A computational toy model for shallow landslides: Molecular Dynamics approach

TL;DR

This paper introduces a 2D Molecular Dynamics-inspired computational model to simulate shallow landslides triggered by rainfall, capturing particle trajectories, failure conditions, and power-law distributions similar to real landslides and earthquakes.

Contribution

It presents a novel MD-based algorithm for modeling landslide initiation and propagation, incorporating static friction decrease and particle interactions with Lennard-Jones potential.

Findings

Simulation reproduces power-law distributions of landslide events

Model captures velocity patterns similar to real landslides

Potential for failure time prediction using inverse velocity method

Abstract

The aim of this paper is to propose a 2D computational algorithm for modeling of the trigger and the propagation of shallow landslides caused by rainfall.

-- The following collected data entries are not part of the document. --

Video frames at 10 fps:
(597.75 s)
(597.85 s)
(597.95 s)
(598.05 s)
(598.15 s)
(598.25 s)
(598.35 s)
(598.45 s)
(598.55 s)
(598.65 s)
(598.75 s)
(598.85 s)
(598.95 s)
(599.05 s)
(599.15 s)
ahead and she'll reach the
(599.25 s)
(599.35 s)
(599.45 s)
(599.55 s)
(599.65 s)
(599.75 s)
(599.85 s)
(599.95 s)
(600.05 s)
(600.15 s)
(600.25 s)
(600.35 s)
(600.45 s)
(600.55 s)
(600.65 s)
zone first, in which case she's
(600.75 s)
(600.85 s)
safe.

We used a Molecular Dynamics (MD) inspired model, similar to discrete element method (DEM), that is suitable to model granular material and to observe the trajectory of single particle, so to identify its dynamical properties. We consider that the triggering of shallow landslides is caused by the decrease of the static friction along the sliding surface due to water infiltration by rainfall. Thence the triggering is caused by two following conditions: (a) a threshold speed of the particles and (b) a condition on the static friction, between particles and slope surface, based on the Mohr-Coulomb failure criterion. The latter static condition is used in the geotechnical model to estimate the possibility of landslide triggering. Finally the interaction force between particles is defined trough a potential that, in the absence of experimental data, we have modeled as the Lennard-Jones 2-1 potential. In the model the viscosity is also introduced and for a large range of values of the model's parameters, we observe a characteristic velocity pattern, with acceleration increments, typical of real landslides. The results of simulations are quite promising: the energy and the time triggering distributions of local avalanches shows a power law distribution, analogous to the observed Gutenberg-Richter and Omori power law distributions for earthquakes. Finally it is possible to apply the method of the inverse surface displacement velocity [Fukuzono 1985] for predicting the failure time.